In a groundbreaking study, a research team led by Associate Professor Masahiro Nakajima from the Department of Applied Biological Science, Faculty of Science and Technology at the Tokyo University of Science (TUS), Japan, discovered a novel β-galactosidase enzyme in B. xylanisolvens. This enzyme specifically targets unique galactose-containing glycans which may possess prebiotic properties. The team included Mr. Yutaka Nakazawa from TUS, Associate Professor Hiroyuki Nakai from Niigata University, and Assistant Professor Tomohiko Matsuzawa from Kagawa University. This study was published online in Communications Biology on January 16, 2025.
Discussing the motivation behind their study, Dr. Nakajima explains, “Although there are numerous types of glycans with diverse and complex structures, many glycans still have unknown functionality and potential uses. Since enzymes are essential for the synthesis of glycans, the search for new enzymes is extremely important. Our novel enzyme could be used to synthesize large amounts of unique glycans with prebiotic properties that may be beneficial to human health.”
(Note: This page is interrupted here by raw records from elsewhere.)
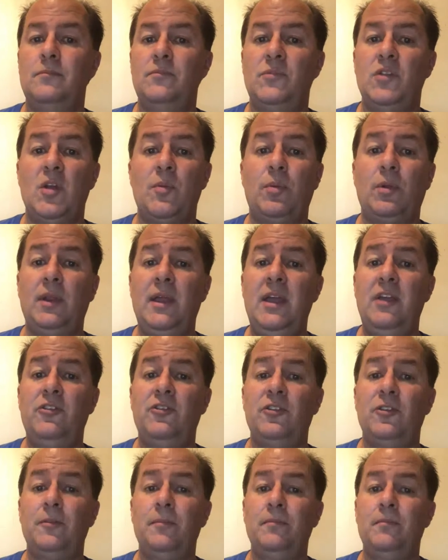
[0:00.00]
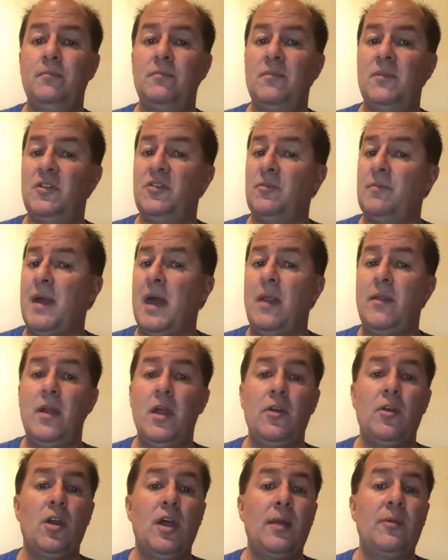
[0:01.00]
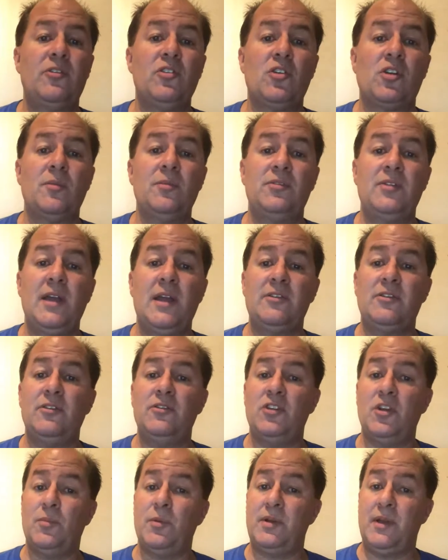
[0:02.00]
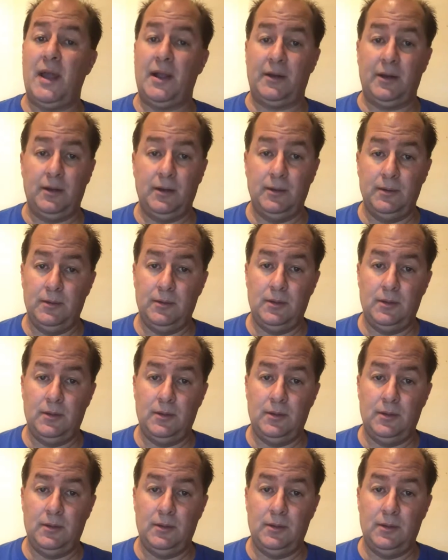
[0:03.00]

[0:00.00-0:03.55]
They're police. Doesn't matter the underlying circumstances, they're protected.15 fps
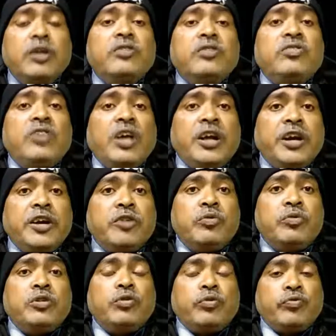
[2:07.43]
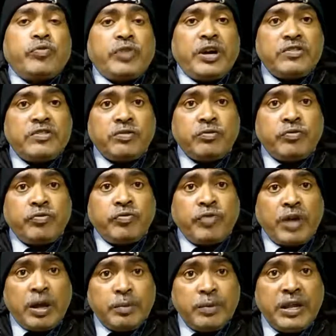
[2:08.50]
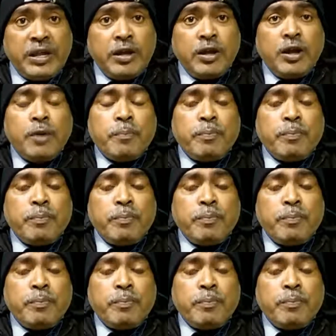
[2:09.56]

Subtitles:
share it with your friends and family,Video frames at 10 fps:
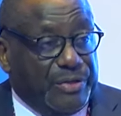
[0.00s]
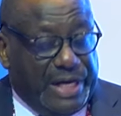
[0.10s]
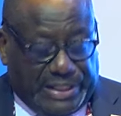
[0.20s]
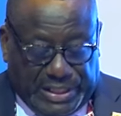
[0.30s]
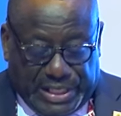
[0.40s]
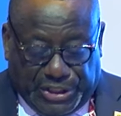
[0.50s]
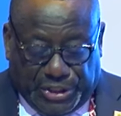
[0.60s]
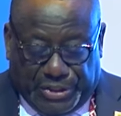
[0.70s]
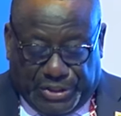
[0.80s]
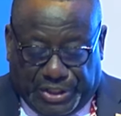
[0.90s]
United
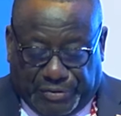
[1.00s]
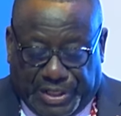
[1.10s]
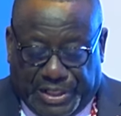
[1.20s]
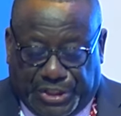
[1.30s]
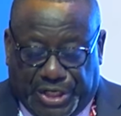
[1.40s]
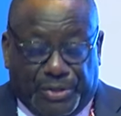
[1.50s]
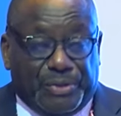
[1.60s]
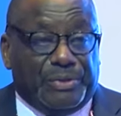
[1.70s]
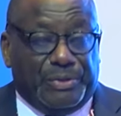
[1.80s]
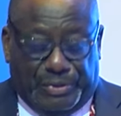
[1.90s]
Nations Secretary
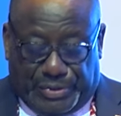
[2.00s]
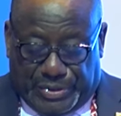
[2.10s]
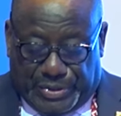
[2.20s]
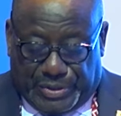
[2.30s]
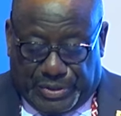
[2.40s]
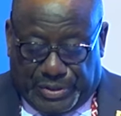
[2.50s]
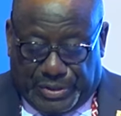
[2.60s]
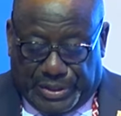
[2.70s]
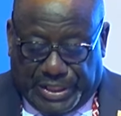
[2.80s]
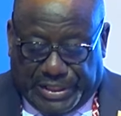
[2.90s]
General,
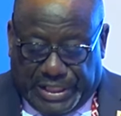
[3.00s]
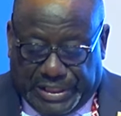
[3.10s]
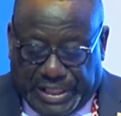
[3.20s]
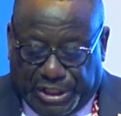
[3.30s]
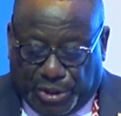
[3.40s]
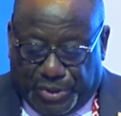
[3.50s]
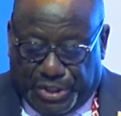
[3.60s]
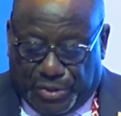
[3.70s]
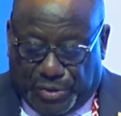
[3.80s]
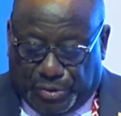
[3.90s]
His Excellency
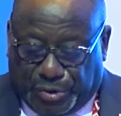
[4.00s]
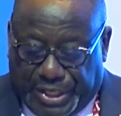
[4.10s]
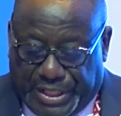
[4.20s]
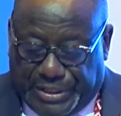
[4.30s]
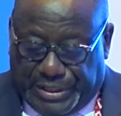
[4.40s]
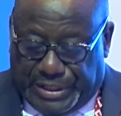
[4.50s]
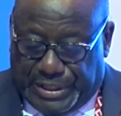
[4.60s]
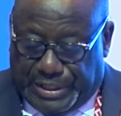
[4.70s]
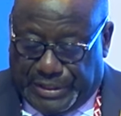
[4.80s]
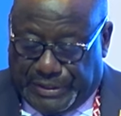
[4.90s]
Antonio Guterres,
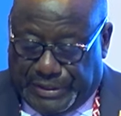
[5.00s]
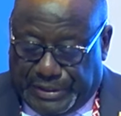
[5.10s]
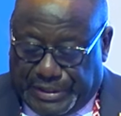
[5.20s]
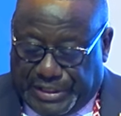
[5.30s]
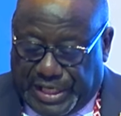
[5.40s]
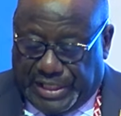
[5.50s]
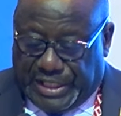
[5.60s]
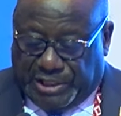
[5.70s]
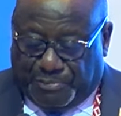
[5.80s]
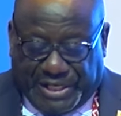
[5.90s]
said
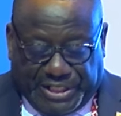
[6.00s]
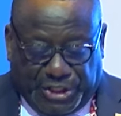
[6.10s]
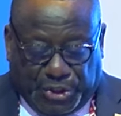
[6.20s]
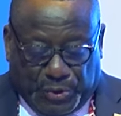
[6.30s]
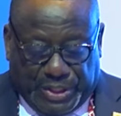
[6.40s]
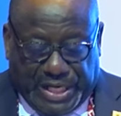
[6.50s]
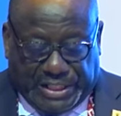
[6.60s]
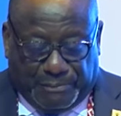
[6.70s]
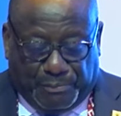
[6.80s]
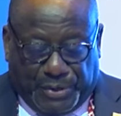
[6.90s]
this past June
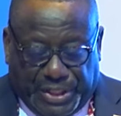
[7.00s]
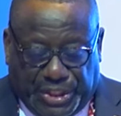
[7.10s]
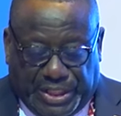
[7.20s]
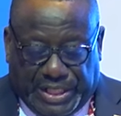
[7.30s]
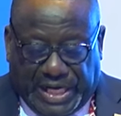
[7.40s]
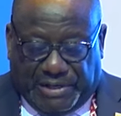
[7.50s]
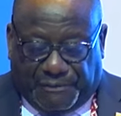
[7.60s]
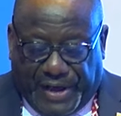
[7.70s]
that bridging that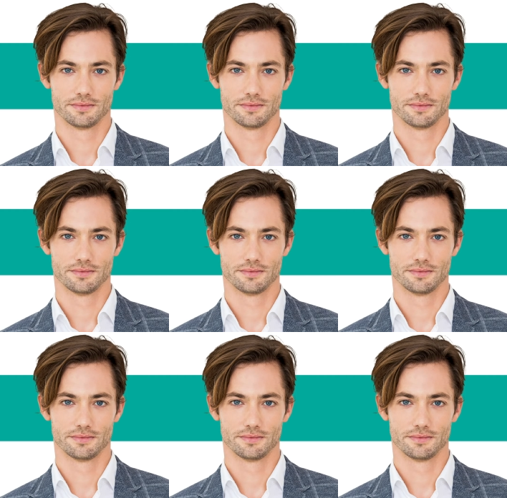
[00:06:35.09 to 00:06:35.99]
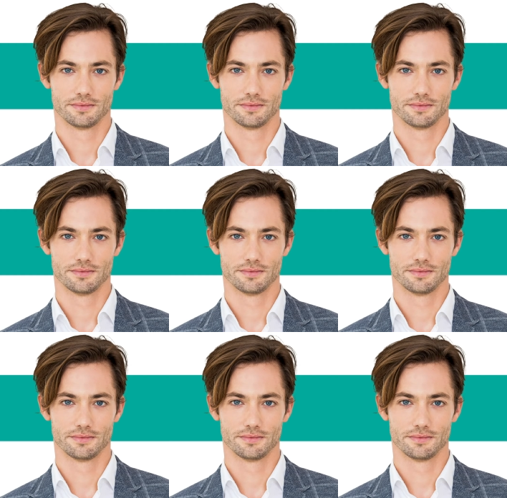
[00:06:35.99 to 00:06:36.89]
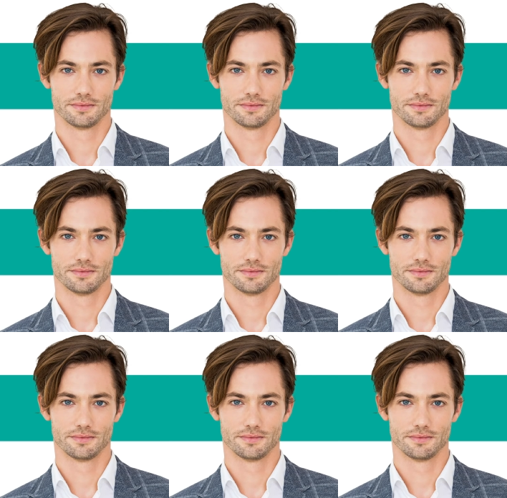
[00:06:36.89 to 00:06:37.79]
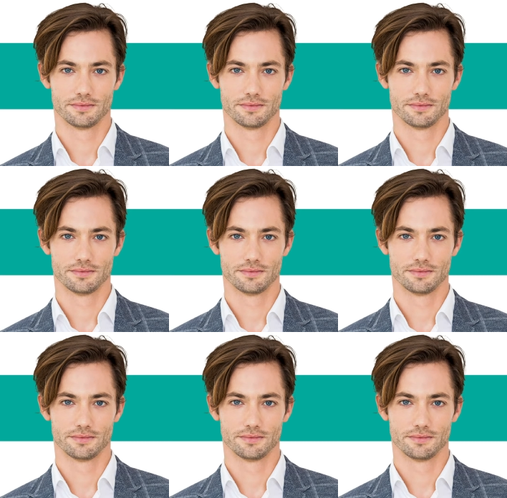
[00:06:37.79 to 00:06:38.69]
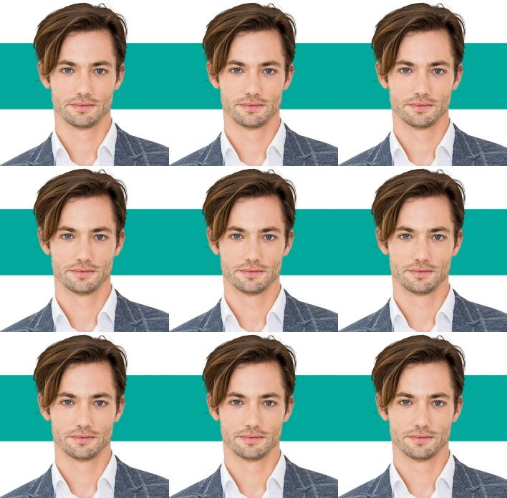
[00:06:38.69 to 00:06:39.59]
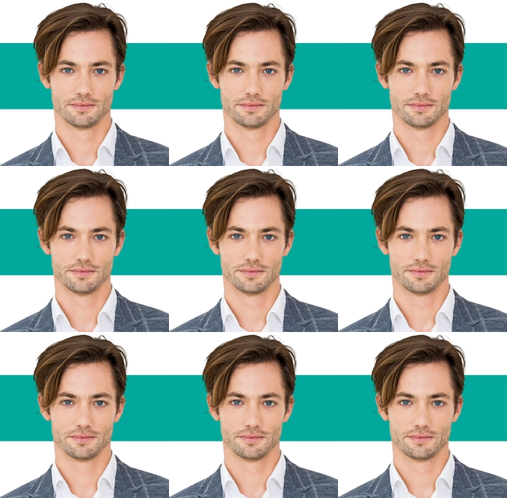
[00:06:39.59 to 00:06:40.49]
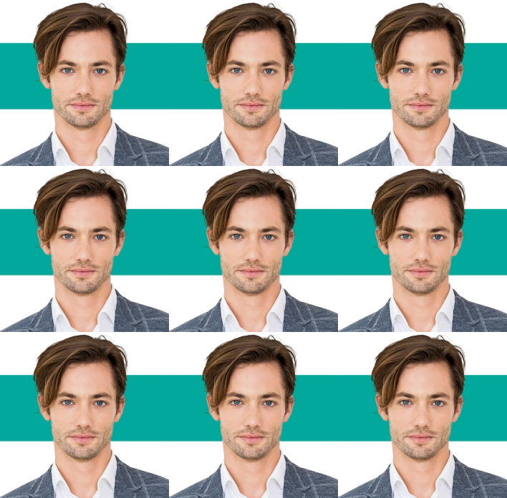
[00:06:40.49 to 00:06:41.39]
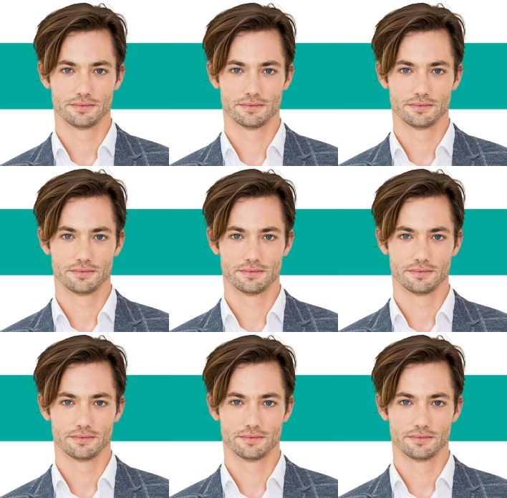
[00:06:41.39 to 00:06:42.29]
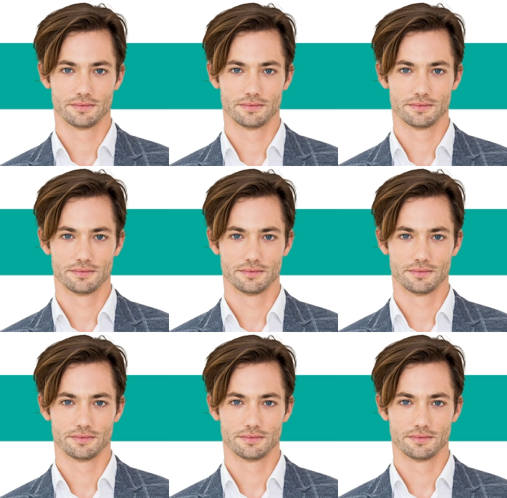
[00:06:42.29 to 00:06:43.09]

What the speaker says: (no lip movement)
B. xylanisolvens contains multiple genes encoding β-galactosidases. The researchers identified that one of these genes, Bxy_22780, encodes a novel β-galactosidase. Initially, the enzyme showed no activity towards natural β-galactosides. However, when reactions were conducted in the presence of a nucleophile mutant, α-D-galactosyl fluoride (α-GalF) as a donor substrate, and galactose or D-fucose as an acceptor substrate, the team successfully detected reaction products. Nuclear magnetic resonance studies confirmed that the disaccharide produced in the reactions was β-1,2-galactobiose.
Further studies on the specificity of the Bxy_22780 enzyme revealed that it is highly specific for galactooligosaccharides (GOS), which is a mixture of oligosaccharides with various linkages. Notably, this enzyme exclusively targets GOS that have a specific type of chemical bond, called β-1,2-galactosidic linkages. Kinetic analysis also revealed that this enzyme effectively acts on β-1,2-galactobiose and β-1,2-galactotriose. To understand why the enzyme is selective, the researchers examined the structure of the enzyme using X-ray diffraction studies. They discovered that the enzyme binds to a molecule called methyl β-galactopyranose at a key site called subsite +1. The structure showed that the molecule’s chemical group is positioned in a way that is perfectly suited for breaking down these particular sugar chains. This unique structure explains why the enzyme is highly specific for β-1,2-galactooligosaccharides.
“β-1,2-Galactooligosaccharides and the enzymes are rarely reported. Our discovery is a crucial step toward understanding the functions of these unique glycans, whose roles are largely unknown,” explains Dr. Nakajima. “Furthermore, while there is currently no evidence that β-1,2-galactooligosaccharides possess prebiotic properties, they hold potential in this regard. This enzyme could also open new therapeutic avenues for treating diseases like Chagas disease, caused by a parasite that produces glycans containing these structures.This novel enzyme could therefore not only help improve human gut health but also contribute to developing new life-saving drugs.”
The discovery of Bxy_22780 marks a significant breakthrough in prebiotic research, unlocking exciting opportunities for improving human health. This enzyme could drive the development of innovative prebiotic products to enhance gut health and support digestive functions, offering new opportunities in the food and supplement industries.